▸ What you will do
Every entry needs to be reproduced exactly.

▸ Dataset excerpts
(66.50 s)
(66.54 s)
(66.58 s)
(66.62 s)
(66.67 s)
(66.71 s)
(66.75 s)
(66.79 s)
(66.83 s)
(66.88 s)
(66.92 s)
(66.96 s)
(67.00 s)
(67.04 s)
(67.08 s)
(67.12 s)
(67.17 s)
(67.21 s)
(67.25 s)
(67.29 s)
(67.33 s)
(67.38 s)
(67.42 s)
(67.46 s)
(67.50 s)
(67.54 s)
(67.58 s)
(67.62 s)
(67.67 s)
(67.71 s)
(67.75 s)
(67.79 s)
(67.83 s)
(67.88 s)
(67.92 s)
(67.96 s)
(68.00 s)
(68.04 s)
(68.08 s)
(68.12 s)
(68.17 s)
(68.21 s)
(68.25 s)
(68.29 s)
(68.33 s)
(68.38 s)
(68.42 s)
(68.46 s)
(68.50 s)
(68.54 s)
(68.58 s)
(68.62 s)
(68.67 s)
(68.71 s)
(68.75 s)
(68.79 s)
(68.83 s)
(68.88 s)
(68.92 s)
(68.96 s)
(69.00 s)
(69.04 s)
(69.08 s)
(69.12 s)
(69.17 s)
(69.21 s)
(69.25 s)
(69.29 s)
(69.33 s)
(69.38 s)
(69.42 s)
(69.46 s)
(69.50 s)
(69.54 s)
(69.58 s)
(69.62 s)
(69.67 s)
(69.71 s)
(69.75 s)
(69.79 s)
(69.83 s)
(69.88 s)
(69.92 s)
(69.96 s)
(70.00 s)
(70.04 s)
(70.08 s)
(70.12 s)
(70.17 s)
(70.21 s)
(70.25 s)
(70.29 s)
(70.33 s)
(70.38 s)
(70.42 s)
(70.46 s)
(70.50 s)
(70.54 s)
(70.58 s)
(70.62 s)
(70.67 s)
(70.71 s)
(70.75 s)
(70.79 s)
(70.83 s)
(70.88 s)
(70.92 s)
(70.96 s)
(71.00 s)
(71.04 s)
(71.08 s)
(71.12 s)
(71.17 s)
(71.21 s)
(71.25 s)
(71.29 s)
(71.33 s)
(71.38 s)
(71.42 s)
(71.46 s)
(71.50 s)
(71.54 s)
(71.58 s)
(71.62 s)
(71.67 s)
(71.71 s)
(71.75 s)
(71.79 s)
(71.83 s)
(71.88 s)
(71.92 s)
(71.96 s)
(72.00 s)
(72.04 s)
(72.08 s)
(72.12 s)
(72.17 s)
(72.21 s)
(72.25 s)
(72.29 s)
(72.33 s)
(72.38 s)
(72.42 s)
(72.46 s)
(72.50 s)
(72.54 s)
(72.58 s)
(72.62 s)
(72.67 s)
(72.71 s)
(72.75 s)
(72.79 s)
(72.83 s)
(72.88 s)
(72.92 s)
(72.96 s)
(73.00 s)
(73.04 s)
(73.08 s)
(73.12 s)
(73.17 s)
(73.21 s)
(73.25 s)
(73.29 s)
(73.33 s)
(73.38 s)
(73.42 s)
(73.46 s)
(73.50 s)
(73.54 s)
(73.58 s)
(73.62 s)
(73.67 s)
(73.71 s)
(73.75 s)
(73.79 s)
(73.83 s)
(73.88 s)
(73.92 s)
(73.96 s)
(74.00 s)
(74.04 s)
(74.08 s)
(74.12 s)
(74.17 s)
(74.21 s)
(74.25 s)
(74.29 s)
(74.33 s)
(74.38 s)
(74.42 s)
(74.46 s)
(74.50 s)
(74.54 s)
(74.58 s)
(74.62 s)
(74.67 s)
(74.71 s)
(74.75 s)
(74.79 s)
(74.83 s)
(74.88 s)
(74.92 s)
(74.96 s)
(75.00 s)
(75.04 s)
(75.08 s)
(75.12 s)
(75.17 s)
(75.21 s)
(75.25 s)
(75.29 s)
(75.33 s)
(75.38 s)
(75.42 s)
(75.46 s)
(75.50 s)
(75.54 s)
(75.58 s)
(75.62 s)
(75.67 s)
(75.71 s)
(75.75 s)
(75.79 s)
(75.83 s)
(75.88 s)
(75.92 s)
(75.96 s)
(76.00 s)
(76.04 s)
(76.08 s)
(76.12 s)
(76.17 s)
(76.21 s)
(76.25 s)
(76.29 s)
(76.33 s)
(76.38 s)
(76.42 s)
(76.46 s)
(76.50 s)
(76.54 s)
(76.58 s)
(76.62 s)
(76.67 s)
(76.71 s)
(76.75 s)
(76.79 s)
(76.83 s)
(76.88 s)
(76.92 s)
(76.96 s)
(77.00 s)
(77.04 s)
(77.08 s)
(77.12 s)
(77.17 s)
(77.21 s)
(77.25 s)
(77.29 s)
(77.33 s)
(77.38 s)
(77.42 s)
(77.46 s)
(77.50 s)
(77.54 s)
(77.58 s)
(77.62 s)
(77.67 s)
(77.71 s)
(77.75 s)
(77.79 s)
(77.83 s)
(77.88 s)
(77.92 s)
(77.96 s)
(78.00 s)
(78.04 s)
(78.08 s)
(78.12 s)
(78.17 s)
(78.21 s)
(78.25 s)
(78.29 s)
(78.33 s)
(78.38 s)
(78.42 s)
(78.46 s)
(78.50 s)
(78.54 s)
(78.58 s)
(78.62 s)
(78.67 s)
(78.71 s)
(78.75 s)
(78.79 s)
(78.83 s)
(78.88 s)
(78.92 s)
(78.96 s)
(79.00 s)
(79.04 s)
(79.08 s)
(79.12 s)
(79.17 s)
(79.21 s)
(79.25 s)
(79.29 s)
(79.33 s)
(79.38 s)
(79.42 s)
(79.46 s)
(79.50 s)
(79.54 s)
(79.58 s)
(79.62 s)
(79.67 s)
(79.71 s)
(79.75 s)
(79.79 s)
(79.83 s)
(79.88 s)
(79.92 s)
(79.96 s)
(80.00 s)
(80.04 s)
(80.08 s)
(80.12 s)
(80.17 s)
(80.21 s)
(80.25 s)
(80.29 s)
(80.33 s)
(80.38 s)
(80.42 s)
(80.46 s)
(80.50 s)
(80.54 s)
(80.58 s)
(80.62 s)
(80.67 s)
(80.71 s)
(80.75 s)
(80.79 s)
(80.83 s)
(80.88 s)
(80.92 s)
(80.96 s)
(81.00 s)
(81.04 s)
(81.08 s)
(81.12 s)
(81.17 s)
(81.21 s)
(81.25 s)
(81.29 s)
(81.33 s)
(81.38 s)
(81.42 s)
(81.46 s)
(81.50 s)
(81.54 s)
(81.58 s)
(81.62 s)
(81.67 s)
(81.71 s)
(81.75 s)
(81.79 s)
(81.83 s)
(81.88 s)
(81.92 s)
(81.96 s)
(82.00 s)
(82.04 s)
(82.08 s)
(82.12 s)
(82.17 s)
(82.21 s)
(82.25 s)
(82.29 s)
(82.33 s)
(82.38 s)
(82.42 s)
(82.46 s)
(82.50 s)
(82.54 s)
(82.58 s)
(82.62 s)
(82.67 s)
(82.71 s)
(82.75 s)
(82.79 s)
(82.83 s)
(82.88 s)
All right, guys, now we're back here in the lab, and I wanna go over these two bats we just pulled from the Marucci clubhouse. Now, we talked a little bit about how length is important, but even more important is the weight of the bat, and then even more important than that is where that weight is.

▸ Output
(66.50 s)
(66.54 s)
(66.58 s)
(66.62 s)
(66.67 s)
(66.71 s)
(66.75 s)
(66.79 s)
(66.83 s)
(66.88 s)
(66.92 s)
(66.96 s)
(67.00 s)
(67.04 s)
(67.08 s)
(67.12 s)
(67.17 s)
(67.21 s)
(67.25 s)
(67.29 s)
(67.33 s)
(67.38 s)
(67.42 s)
(67.46 s)
(67.50 s)
(67.54 s)
(67.58 s)
(67.62 s)
(67.67 s)
(67.71 s)
(67.75 s)
(67.79 s)
(67.83 s)
(67.88 s)
(67.92 s)
(67.96 s)
(68.00 s)
(68.04 s)
(68.08 s)
(68.12 s)
(68.17 s)
(68.21 s)
(68.25 s)
(68.29 s)
(68.33 s)
(68.38 s)
(68.42 s)
(68.46 s)
(68.50 s)
(68.54 s)
(68.58 s)
(68.62 s)
(68.67 s)
(68.71 s)
(68.75 s)
(68.79 s)
(68.83 s)
(68.88 s)
(68.92 s)
(68.96 s)
(69.00 s)
(69.04 s)
(69.08 s)
(69.12 s)
(69.17 s)
(69.21 s)
(69.25 s)
(69.29 s)
(69.33 s)
(69.38 s)
(69.42 s)
(69.46 s)
(69.50 s)
(69.54 s)
(69.58 s)
(69.62 s)
(69.67 s)
(69.71 s)
(69.75 s)
(69.79 s)
(69.83 s)
(69.88 s)
(69.92 s)
(69.96 s)
(70.00 s)
(70.04 s)
(70.08 s)
(70.12 s)
(70.17 s)
(70.21 s)
(70.25 s)
(70.29 s)
(70.33 s)
(70.38 s)
(70.42 s)
(70.46 s)
(70.50 s)
(70.54 s)
(70.58 s)
(70.62 s)
(70.67 s)
(70.71 s)
(70.75 s)
(70.79 s)
(70.83 s)
(70.88 s)
(70.92 s)
(70.96 s)
(71.00 s)
(71.04 s)
(71.08 s)
(71.12 s)
(71.17 s)
(71.21 s)
(71.25 s)
(71.29 s)
(71.33 s)
(71.38 s)
(71.42 s)
(71.46 s)
(71.50 s)
(71.54 s)
(71.58 s)
(71.62 s)
(71.67 s)
(71.71 s)
(71.75 s)
(71.79 s)
(71.83 s)
(71.88 s)
(71.92 s)
(71.96 s)
(72.00 s)
(72.04 s)
(72.08 s)
(72.12 s)
(72.17 s)
(72.21 s)
(72.25 s)
(72.29 s)
(72.33 s)
(72.38 s)
(72.42 s)
(72.46 s)
(72.50 s)
(72.54 s)
(72.58 s)
(72.62 s)
(72.67 s)
(72.71 s)
(72.75 s)
(72.79 s)
(72.83 s)
(72.88 s)
(72.92 s)
(72.96 s)
(73.00 s)
(73.04 s)
(73.08 s)
(73.12 s)
(73.17 s)
(73.21 s)
(73.25 s)
(73.29 s)
(73.33 s)
(73.38 s)
(73.42 s)
(73.46 s)
(73.50 s)
(73.54 s)
(73.58 s)
(73.62 s)
(73.67 s)
(73.71 s)
(73.75 s)
(73.79 s)
(73.83 s)
(73.88 s)
(73.92 s)
(73.96 s)
(74.00 s)
(74.04 s)
(74.08 s)
(74.12 s)
(74.17 s)
(74.21 s)
(74.25 s)
(74.29 s)
(74.33 s)
(74.38 s)
(74.42 s)
(74.46 s)
(74.50 s)
(74.54 s)
(74.58 s)
(74.62 s)
(74.67 s)
(74.71 s)
(74.75 s)
(74.79 s)
(74.83 s)
(74.88 s)
(74.92 s)
(74.96 s)
(75.00 s)
(75.04 s)
(75.08 s)
(75.12 s)
(75.17 s)
(75.21 s)
(75.25 s)
(75.29 s)
(75.33 s)
(75.38 s)
(75.42 s)
(75.46 s)
(75.50 s)
(75.54 s)
(75.58 s)
(75.62 s)
(75.67 s)
(75.71 s)
(75.75 s)
(75.79 s)
(75.83 s)
(75.88 s)
(75.92 s)
(75.96 s)
(76.00 s)
(76.04 s)
(76.08 s)
(76.12 s)
(76.17 s)
(76.21 s)
(76.25 s)
(76.29 s)
(76.33 s)
(76.38 s)
(76.42 s)
(76.46 s)
(76.50 s)
(76.54 s)
(76.58 s)
(76.62 s)
(76.67 s)
(76.71 s)
(76.75 s)
(76.79 s)
(76.83 s)
(76.88 s)
(76.92 s)
(76.96 s)
(77.00 s)
(77.04 s)
(77.08 s)
(77.12 s)
(77.17 s)
(77.21 s)
(77.25 s)
(77.29 s)
(77.33 s)
(77.38 s)
(77.42 s)
(77.46 s)
(77.50 s)
(77.54 s)
(77.58 s)
(77.62 s)
(77.67 s)
(77.71 s)
(77.75 s)
(77.79 s)
(77.83 s)
(77.88 s)
(77.92 s)
(77.96 s)
(78.00 s)
(78.04 s)
(78.08 s)
(78.12 s)
(78.17 s)
(78.21 s)
(78.25 s)
(78.29 s)
(78.33 s)
(78.38 s)
(78.42 s)
(78.46 s)
(78.50 s)
(78.54 s)
(78.58 s)
(78.62 s)
(78.67 s)
(78.71 s)
(78.75 s)
(78.79 s)
(78.83 s)
(78.88 s)
(78.92 s)
(78.96 s)
(79.00 s)
(79.04 s)
(79.08 s)
(79.12 s)
(79.17 s)
(79.21 s)
(79.25 s)
(79.29 s)
(79.33 s)
(79.38 s)
(79.42 s)
(79.46 s)
(79.50 s)
(79.54 s)
(79.58 s)
(79.62 s)
(79.67 s)
(79.71 s)
(79.75 s)
(79.79 s)
(79.83 s)
(79.88 s)
(79.92 s)
(79.96 s)
(80.00 s)
(80.04 s)
(80.08 s)
(80.12 s)
(80.17 s)
(80.21 s)
(80.25 s)
(80.29 s)
(80.33 s)
(80.38 s)
(80.42 s)
(80.46 s)
(80.50 s)
(80.54 s)
(80.58 s)
(80.62 s)
(80.67 s)
(80.71 s)
(80.75 s)
(80.79 s)
(80.83 s)
(80.88 s)
(80.92 s)
(80.96 s)
(81.00 s)
(81.04 s)
(81.08 s)
(81.12 s)
(81.17 s)
(81.21 s)
(81.25 s)
(81.29 s)
(81.33 s)
(81.38 s)
(81.42 s)
(81.46 s)
(81.50 s)
(81.54 s)
(81.58 s)
(81.62 s)
(81.67 s)
(81.71 s)
(81.75 s)
(81.79 s)
(81.83 s)
(81.88 s)
(81.92 s)
(81.96 s)
(82.00 s)
(82.04 s)
(82.08 s)
(82.12 s)
(82.17 s)
(82.21 s)
(82.25 s)
(82.29 s)
(82.33 s)
(82.38 s)
(82.42 s)
(82.46 s)
(82.50 s)
(82.54 s)
(82.58 s)
(82.62 s)
(82.67 s)
(82.71 s)
(82.75 s)
(82.79 s)
(82.83 s)
(82.88 s)
All right, guys, now we're back here in the lab, and I wanna go over these two bats we just pulled from the Marucci clubhouse. Now, we talked a little bit about how length is important, but even more important is the weight of the bat, and then even more important than that is where that weight is.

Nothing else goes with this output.